START DATA RECORDS
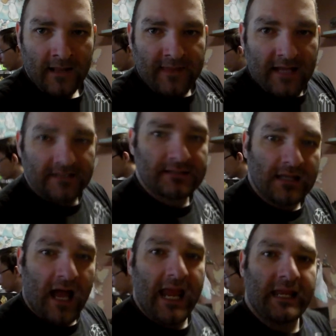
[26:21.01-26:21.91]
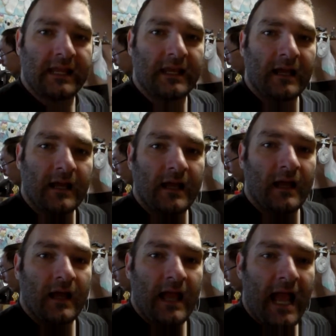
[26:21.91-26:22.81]
That is like
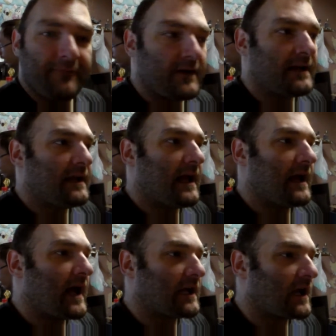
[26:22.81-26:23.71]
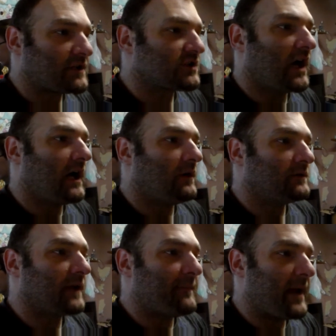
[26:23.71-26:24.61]
having a, a
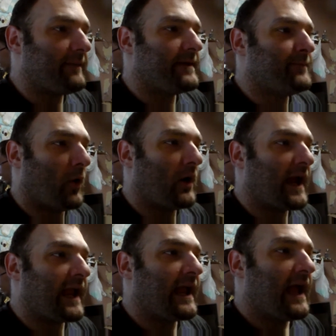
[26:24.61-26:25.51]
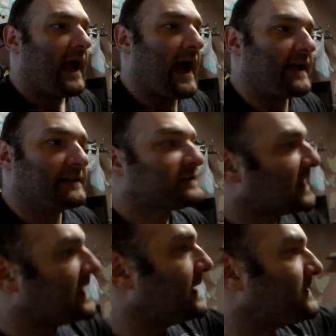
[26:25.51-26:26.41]
child, a baby boy, and then
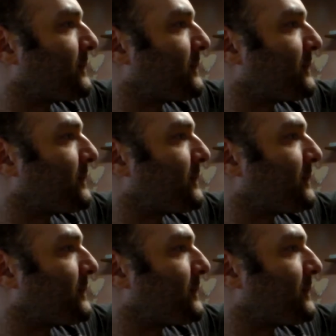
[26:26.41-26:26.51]
sending him to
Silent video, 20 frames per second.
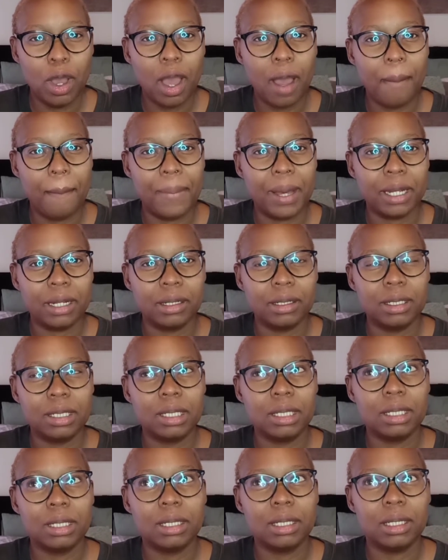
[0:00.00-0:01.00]
but
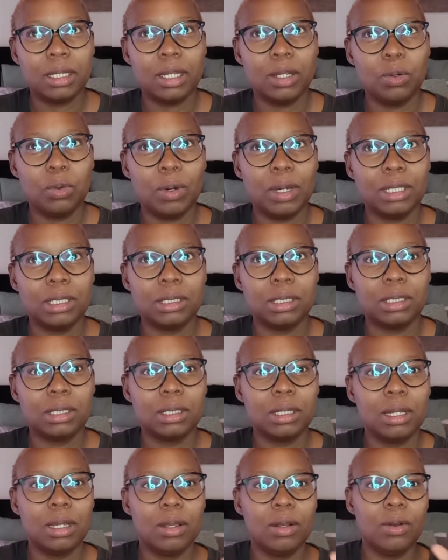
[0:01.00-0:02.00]
it was
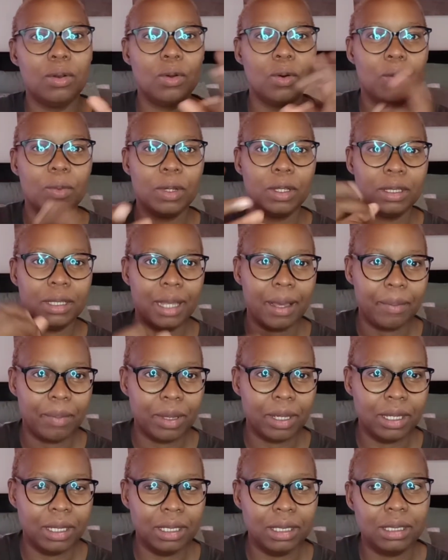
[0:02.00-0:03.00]
normal
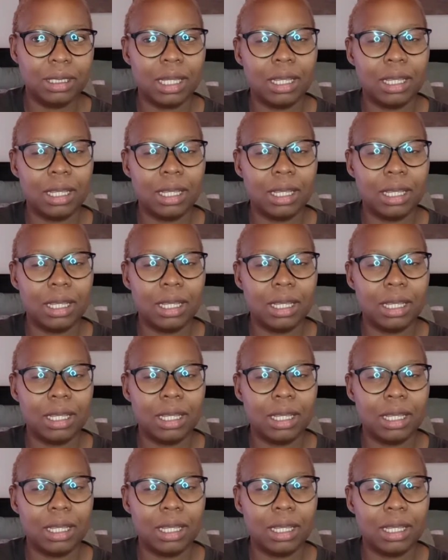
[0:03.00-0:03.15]
nappies,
END DATA RECORDS
◆ **GOAL OF THE EXERCISE**
Copy out all of the entries exactly as they stand, with no pictures in your copy.

◆ **COMPLETED EXERCISE**
[26:21.01-26:21.91]
[26:21.91-26:22.81]
That is like
[26:22.81-26:23.71]
[26:23.71-26:24.61]
having a, a
[26:24.61-26:25.51]
[26:25.51-26:26.41]
child, a baby boy, and then
[26:26.41-26:26.51]
sending him to
Silent video, 20 frames per second.
[0:00.00-0:01.00]
but
[0:01.00-0:02.00]
it was
[0:02.00-0:03.00]
normal
[0:03.00-0:03.15]
nappies,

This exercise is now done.